Kessel, témoin engagé de la marche du monde, baroudeur et membre de l’Académie française, reste présent à la fois comme écrivain – ses chefs-d’œuvre «Les Cavaliers» et «Le Lion» sont toujours lus, notamment par les adolescents qui y trouvent le souffle épique d’un grand voyageur – et comme grand reporter. Pour les jeunes journalistes, il incarne en effet, avec Albert Londres, le mythe du reporter, comme le souligne Serge Linkès dans l’éclairante introduction qu’il signe dans les deux forts volumes de la Pléiade consacrés aux romans et récits de Joseph Kessel, né en Argentine en 1898. Un Album Pléiade complète cette parution de celui qui disait se demander «ce qu’ont bien pu faire les gens avant Gutenberg».
Si celui qui composa en mai 1943, avec son neveu Maurice Druon et Anna Marly pour la musique, l’intemporel «Chant des partisans», devenu l’hymne de la Résistance française et dont les nobles paroles peuvent accompagner aujourd’hui encore toutes les résistances aux barbaries qui ont changé de visage mais pas de nature, peut être considéré comme un écrivain, longtemps il fut simplement réduit à un journaliste sachant écrire. Joseph Kessel appartient en effet à cette période de l’histoire de la presse de l’Entre-deux-guerres où les grands patrons publiaient de grands reportages utilisant quantité d’adjectifs et d’images qu’aujourd’hui les rédacteurs en chef jugeraient encombrants et inutiles. Kessel incarne ce rythme sonore et coloré qui séduit les lecteurs: il campe le décor, s’attarde sur un détail de rue, capte un regard franc ou sournois, rebondit sur une réflexion, pour retenir le lecteur, comme l’indique Gilles Heuré dans le bel Album Kessel. Jef, comme l’appelaient ses amis, fait siennes les trois fonctions du reportage: informer, convaincre, émouvoir.

Journaliste ou Ècrivain?

Le journal (français) «Le Matin», dans ses bandeaux, présentait Kessel comme «notre collaborateur Joseph Kessel, aussi puissant journaliste que grand romancier». Cette double appartenance qui accompagna jusqu’à sa mort en 1979 le Lion ou l’Empereur, surnoms si mérités pour cet aventurier courageux qui a traversé le XXe siècle, lui coûta, dans le milieu littéraire, la couronne d’écrivain. Beaucoup considéraient qu’un écrivain digne de ce nom ne devait pas se compromettre dans la grande presse. «Kessel, reporter-romancier ou l’inverse, ignore le trait d’union, puise dans le reportage pour nourrir le roman, alerte à en franchir les frontières, habile à en négocier les rythmes. Il sait recycler ses reportages en romans ou en récits (…)», résume Gilles Heuré.

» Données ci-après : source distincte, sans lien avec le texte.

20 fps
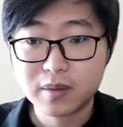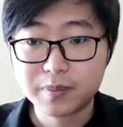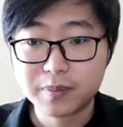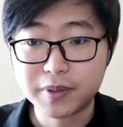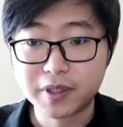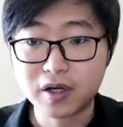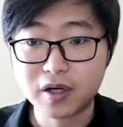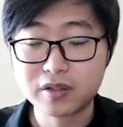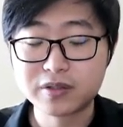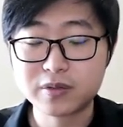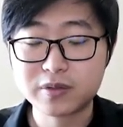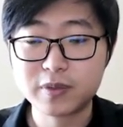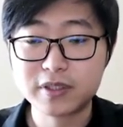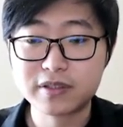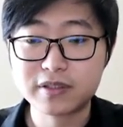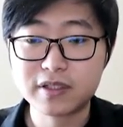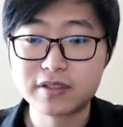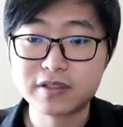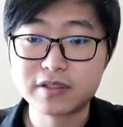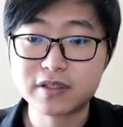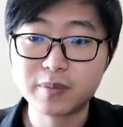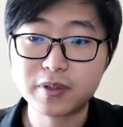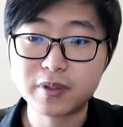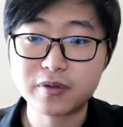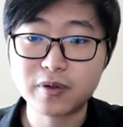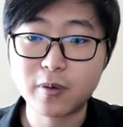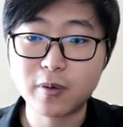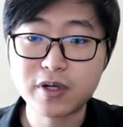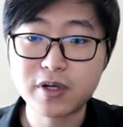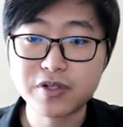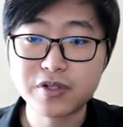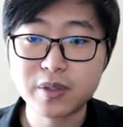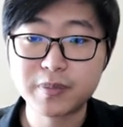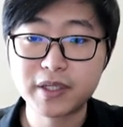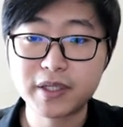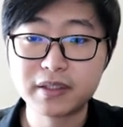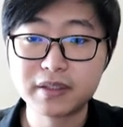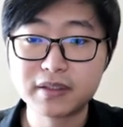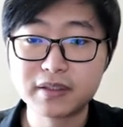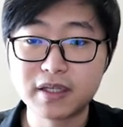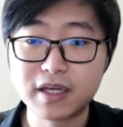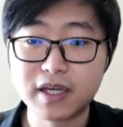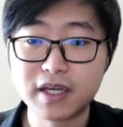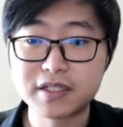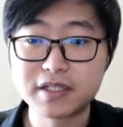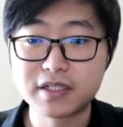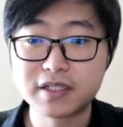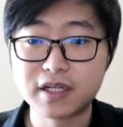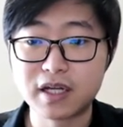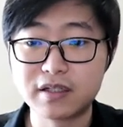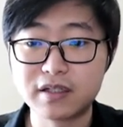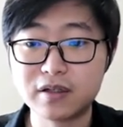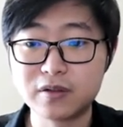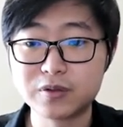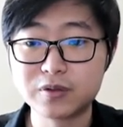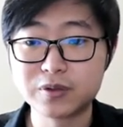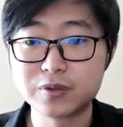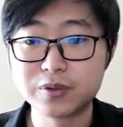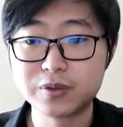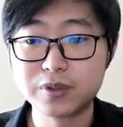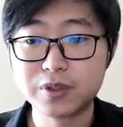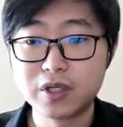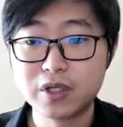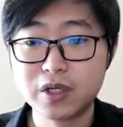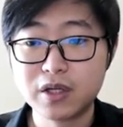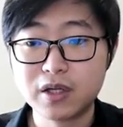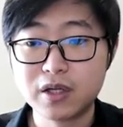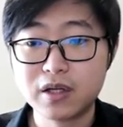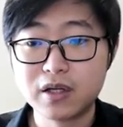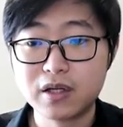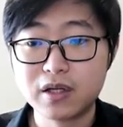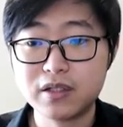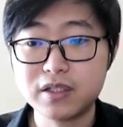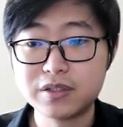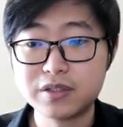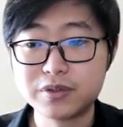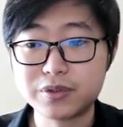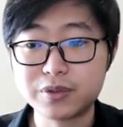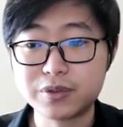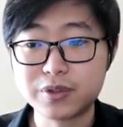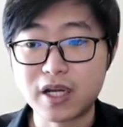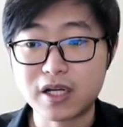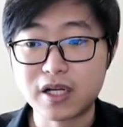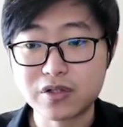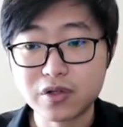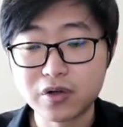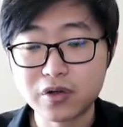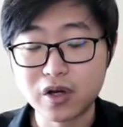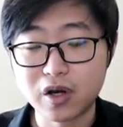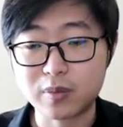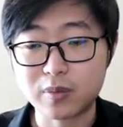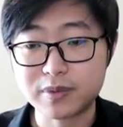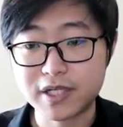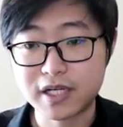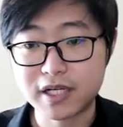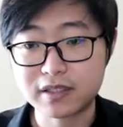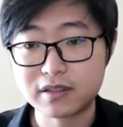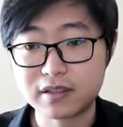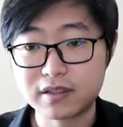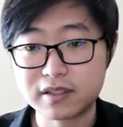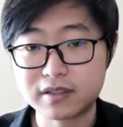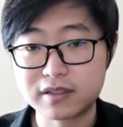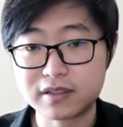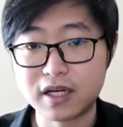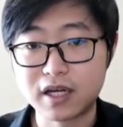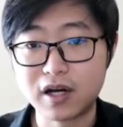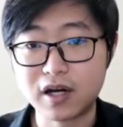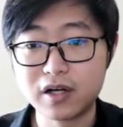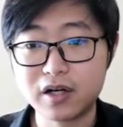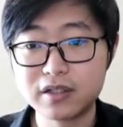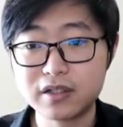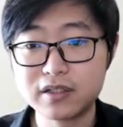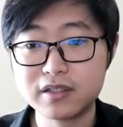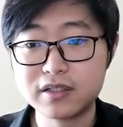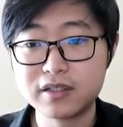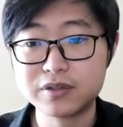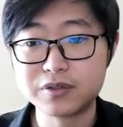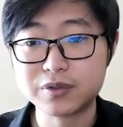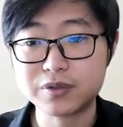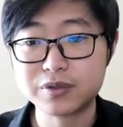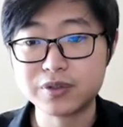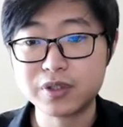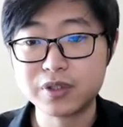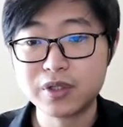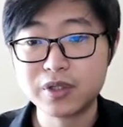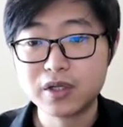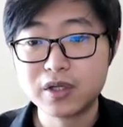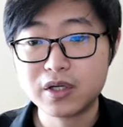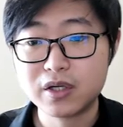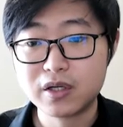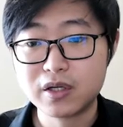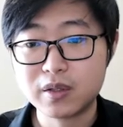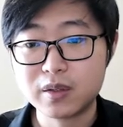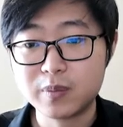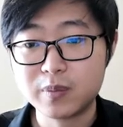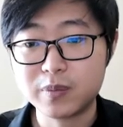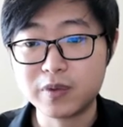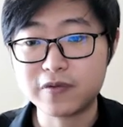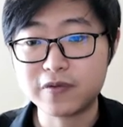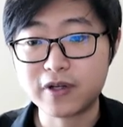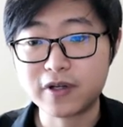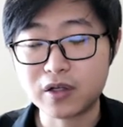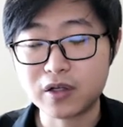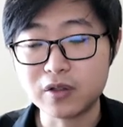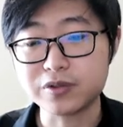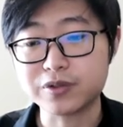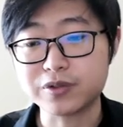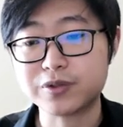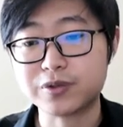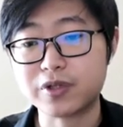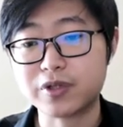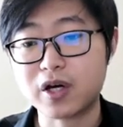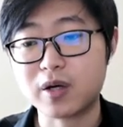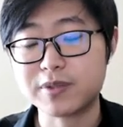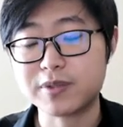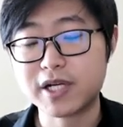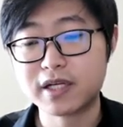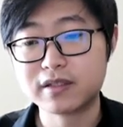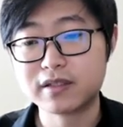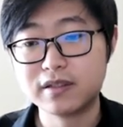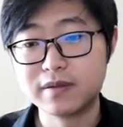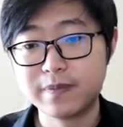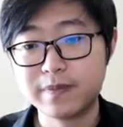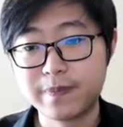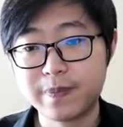Because with this simple reward shaping, the agent cannot learn to control the object. It can only learn to move close to the object.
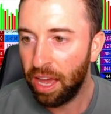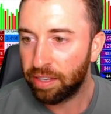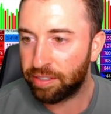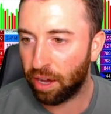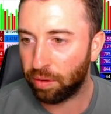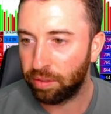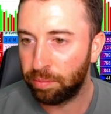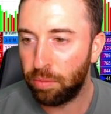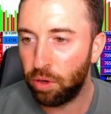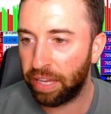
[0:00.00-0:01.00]
So
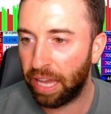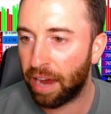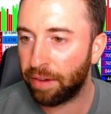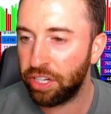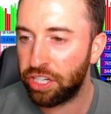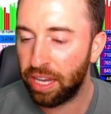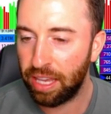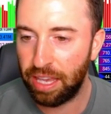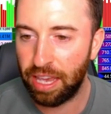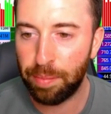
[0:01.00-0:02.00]
moving average,
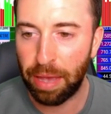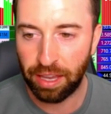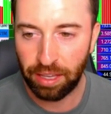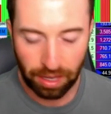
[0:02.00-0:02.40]
EMA,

De ses articles, il tire des livres, élaguant les premiers pour faire en sorte que la matière en devienne plus romanesque. Il en donne la preuve finale et absolue dans «Les Cavaliers», son dernier roman paru en 1967, qui s’inspire des nombreux voyages et reportages effectués en Afghanistan dès 1916 et jusqu’au milieu des années 1970. Il continue de faire découvrir au public francophone une terre, une culture, des paysages inconnus, décrits dans plusieurs reportages et transcendés, tel un rêve, dans ce que l’on considère comme son meilleur roman.
En 1927, Joseph Kessel mettait un point final à cette querelle stérile: «Quand le talent parle, il n’y a ni journalistes ni romanciers. Il y a des écrivains. Mais ce qu’il faut dire – et qui m’est particulièrement agréable à reconnaître, car je le sens comme un devoir de gratitude – c’est que le métier de journaliste donne rapidement, fortement, richement, une matière première qui fait le capital d’un romancier».